### Data records
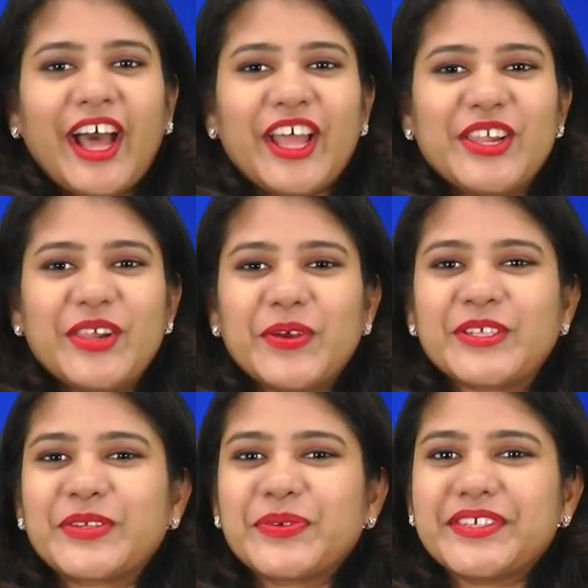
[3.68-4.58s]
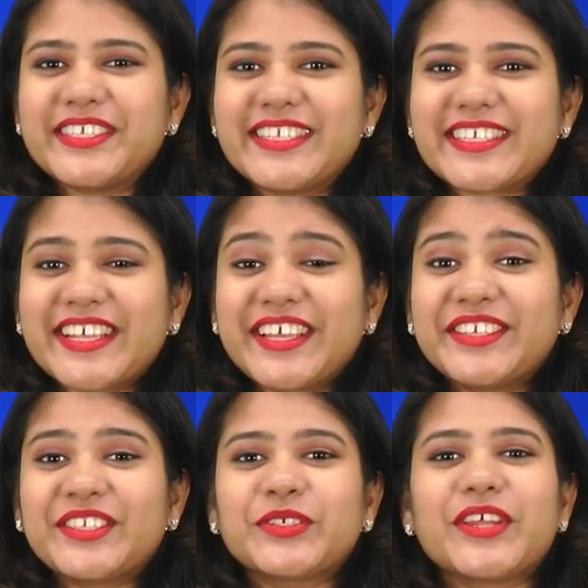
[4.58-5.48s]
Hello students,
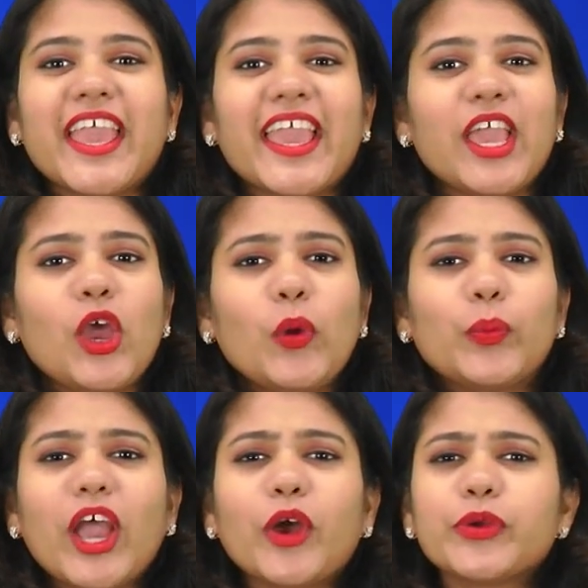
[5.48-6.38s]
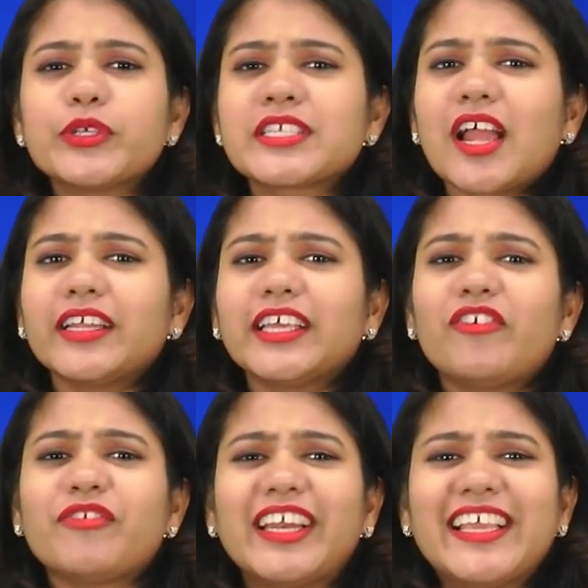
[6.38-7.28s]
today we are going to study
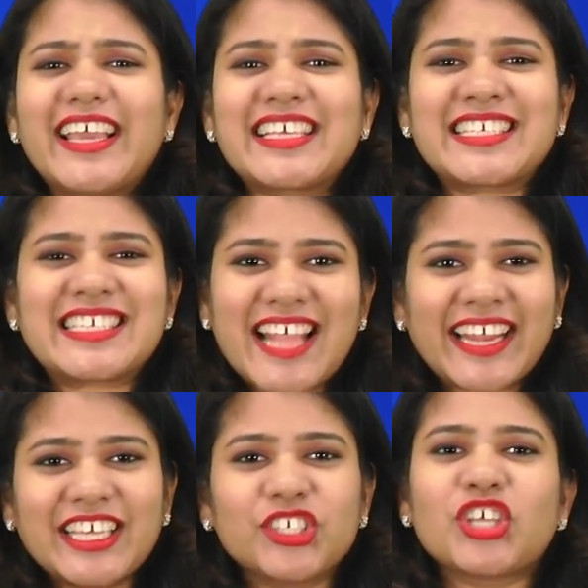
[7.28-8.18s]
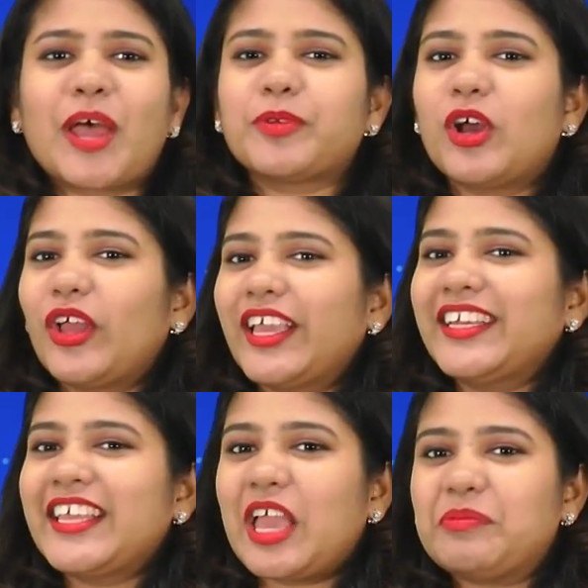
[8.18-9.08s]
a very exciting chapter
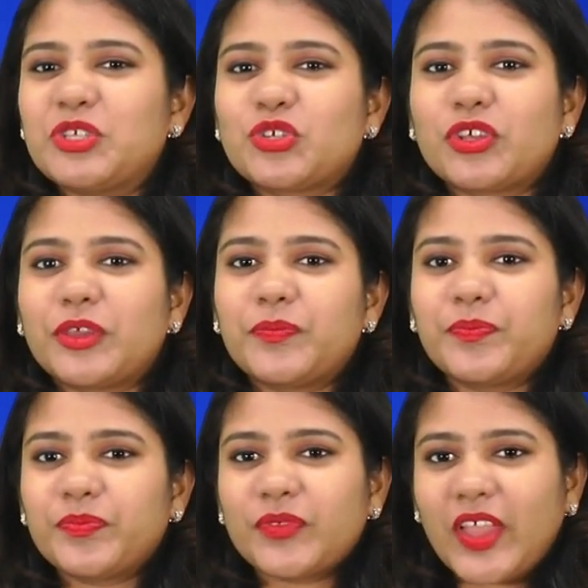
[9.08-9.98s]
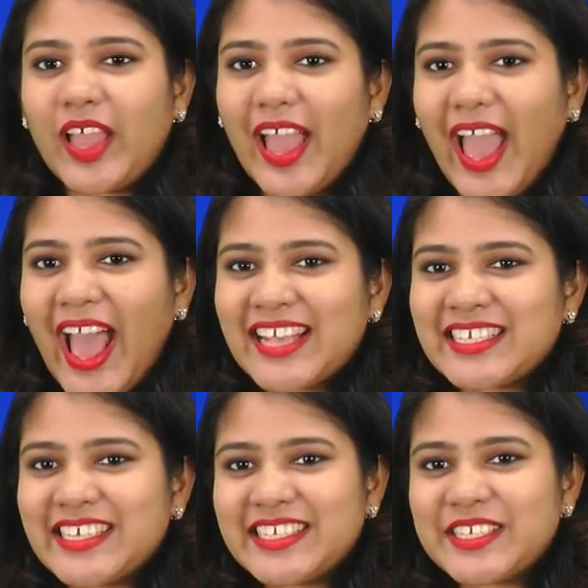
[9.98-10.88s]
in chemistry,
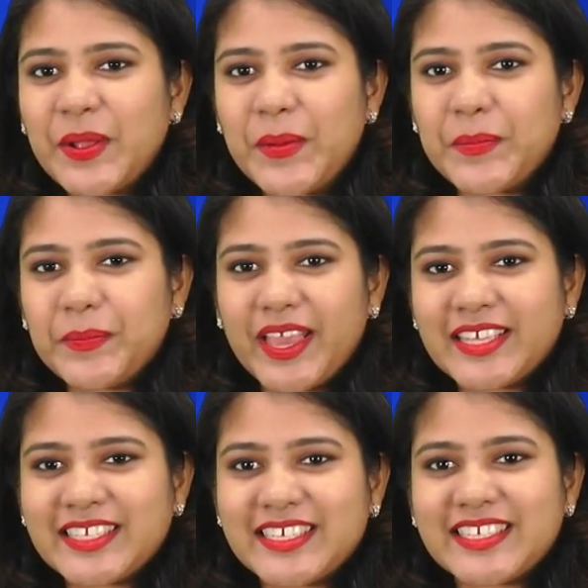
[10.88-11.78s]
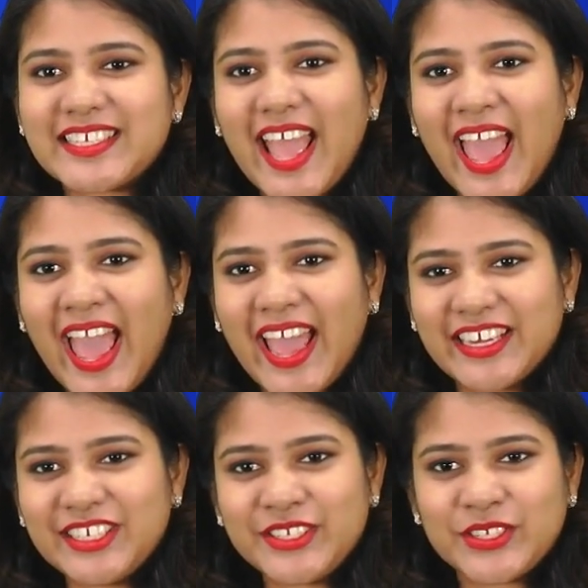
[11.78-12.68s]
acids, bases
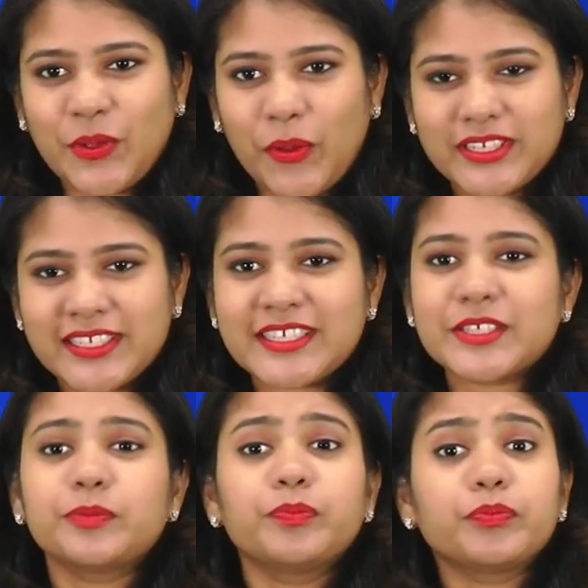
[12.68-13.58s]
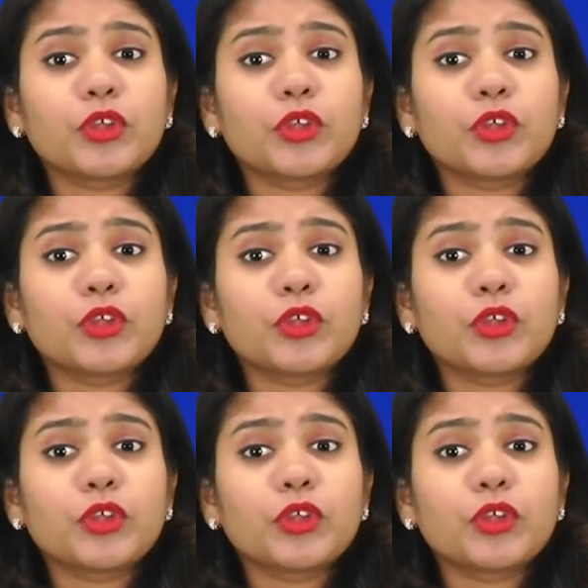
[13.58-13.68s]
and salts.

### Task goal
Without the pictures, return the records above exactly as written.

### Task solution
[3.68-4.58s]
[4.58-5.48s]
Hello students,
[5.48-6.38s]
[6.38-7.28s]
today we are going to study
[7.28-8.18s]
[8.18-9.08s]
a very exciting chapter
[9.08-9.98s]
[9.98-10.88s]
in chemistry,
[10.88-11.78s]
[11.78-12.68s]
acids, bases
[12.68-13.58s]
[13.58-13.68s]
and salts.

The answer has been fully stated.